Often known as the John Nathan-Turner Era, the 1980s were a turbulent time for the show. It had its ups and downs, but the downs lasted far longer than the ups. It's really bad more often than not.

The problem is really that the creative hand of JNT was all about changing things up, and unfortunately he wouldn't have a good reason beyond just being slightly different. It was not a good decade.

It started off nicely enough, Tom Baker's final season in the role gave us some big changes, changes that I think actually helped the show, because it was beginning to show it's age near the end of 70s.  Baker doesn't truly gel with this new direction, but that is why he finally left, and Peter Davison was a good choice for JNT's new direction and style, but the writing was often problematic, and Davison took Troughton's advice and decided to leave after three years. He had one of the best stories of the whole franchise in his swan song, but as he has often pointed out, if the scripts had been as good as that throughout his tenure he might've stuck around for one more year.

Then comes Colin Baker. The guy got screwed at every angle. JNT was doing things because they were shocking, and that didn't help a show that no one wanted to watch anymore. Baker wasn't a bad Doctor, but the writing had hit rock bottom at this time. A show going on continuously for 20 years is bound to run out of ideas. JNT gave him the bad coat, the bad attitude, the bad writers, the bad production...and Colin Baker got the whole blame.

Sylvester McCoy took over at the start of Season 24, and the show struggled to get back to its roots. Luckily by the end of Season 25 it seemed as if we might be getting there, and while Season 26 was a definite improvement, it was clearly too little too late, the viewers just weren't there anymore. The show got the axe at the tail end of the 1980s.

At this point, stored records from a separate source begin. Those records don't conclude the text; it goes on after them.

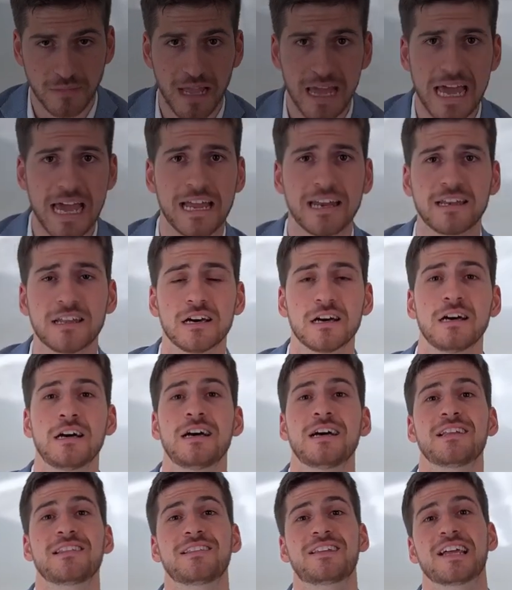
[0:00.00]
And
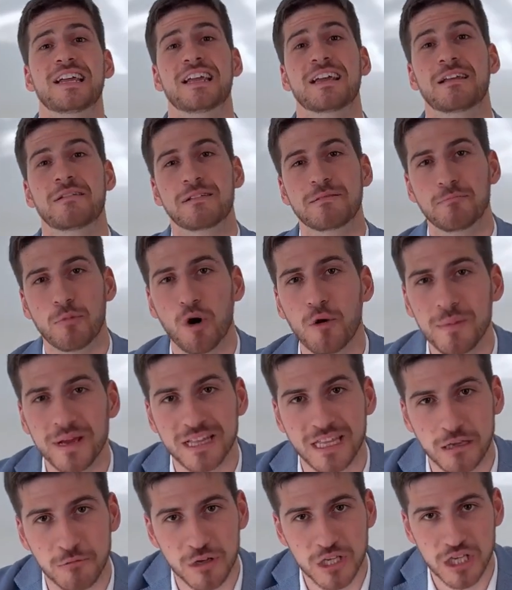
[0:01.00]
the
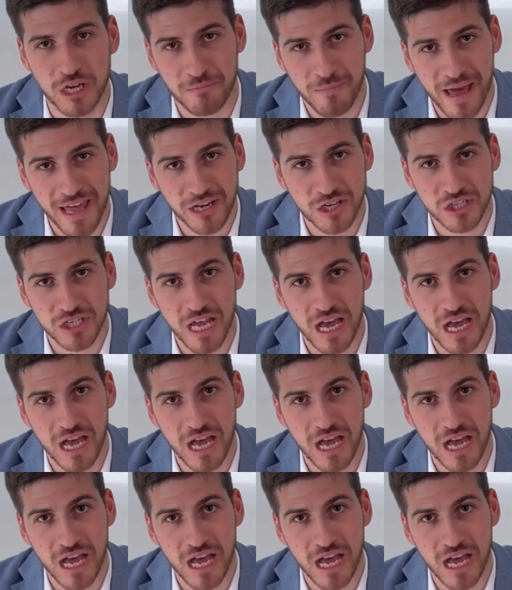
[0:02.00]
moment in which I manage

JNT's hand on the show had started off to be just the shot in the arm the show needed, but he made weird decisions like only trying out new writers and not bringing in any previous writers...or changing the Doctor's demeanor, or definitively destroying the sonic screwdriver, or changing the TARDIS's outward appearance, or making the Doctor unlikable, or that Colin Baker coat, or just the question marks thing...he was making these out-there decisions just to shake things up...but a little bit of a shake-up can be a good thing, but once he shook things up and it worked, he didn't need to keep rocking the boat.  Unfortunately for the series he rocked it until it sunk completely.